If you are doing failure analysis, you need to be able to tell if the component was made by the specified process. I actually bought a pair of pliers once that broke the first time I used it. Unbelievably, it was not forged steel but a zinc die casting! I could tell from the obvious (visible to the naked eye) voids that were revealed by the fracture event.
But it’s not always so “self-evident.” Sometimes we have to go to the trouble of making a metallographic cross section to examine the microstructure or using a scanning electron microscope to see what process steps were used to make the object we’re looking at. That said, when you do have access to a microscope, it is usually fairly easy for the experienced materials engineer to distinguish a casting from a wrought product.
Many materials start out in liquid form. Castings and injection-molded parts are two examples. But even forgings usually start out as a cast ingot if made by a traditional process. And many powder-metal materials are atomized from a molten state. Metal powders are the foundation of additive-manufacturing processes, including both thermal and cold spray. Hot- and cold-rolled steel, aluminum and copper all start out as molten material that is poured into molds for solidification prior to the rolling processes.
Figure 1 shows an example of a casting cross section (metallographic specimen) with a curvy black line. We see rounded features with a different “lacy” structure filling in between the ovals. With such rounded features, it is a good working assumption that you are looking at a casting. But the heavy black line is not a true crack. No cracks have that shape. This means it was a discontinuity that was present at the time that the casting solidified.
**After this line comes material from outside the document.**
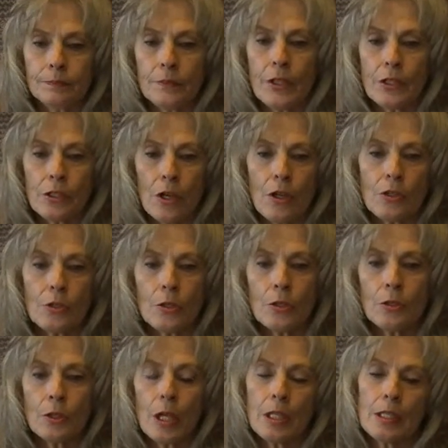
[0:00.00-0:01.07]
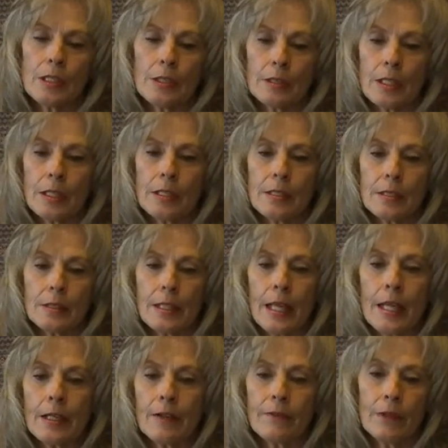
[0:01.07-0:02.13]
there's also a, a,
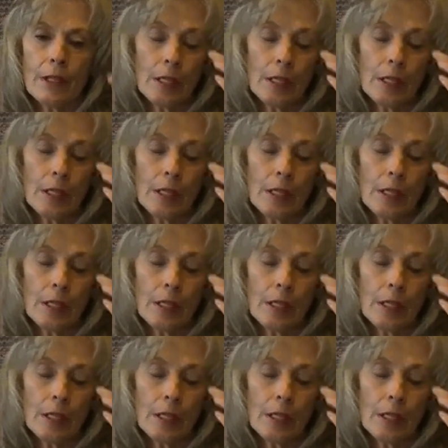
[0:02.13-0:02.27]
state of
If we could separate the two pieces and look at them directly, rather than in cross section, we would not find any true fracture features (no matter what magnification we used). We’d find “non-fracture” features.
Sometimes the rounded features don’t look rounded. If they are dendrites, a type of crystal that starts to grow in a cold area (the surface of the mold, for example) and extends itself in (toward the center of the mold, for example), you may see something like Figure 2. There are patches of rounded features mixed with long features. The rounded features look similar to the ones in Figure 1. But the long and circular features are all the same type of structure. Some happened to be cut along their length instead of in a transverse manner. The long “branches” often have smaller branches, or “secondary dendrite arms,” associated with them.
Figure 3 is a scanning electron micrograph, and it is showing a topological view of some dendrites from a steel casting. The word dendrite is from a Greek word meaning branch. You can see why these structures have this name.
Figure 4 Is an SEM photo of a “crack” (not a cross section) surface taken from a casting. This is a fairly high-magnification image, and we don’t see any long dendrites with distinctive secondary arms, such as depicted in Figure 4. This was likely from a die-casting process, which solidifies very rapidly.
The fine features, the tiny pockets and bumps are telling one story, while the larger-scale features – the rounded ovals seen in the lower left corner and running on a diagonal up toward the right – are telling another. The larger-scale features indicate it’s a casting. In other words, we are looking at a structure that formed on solidification. The shape it has is the shape it had when it first solidified (not counting machining, where material might have been removed without changing any structures of the remaining material.) But it is possible that the fine features could change were the component subject to heat treatment.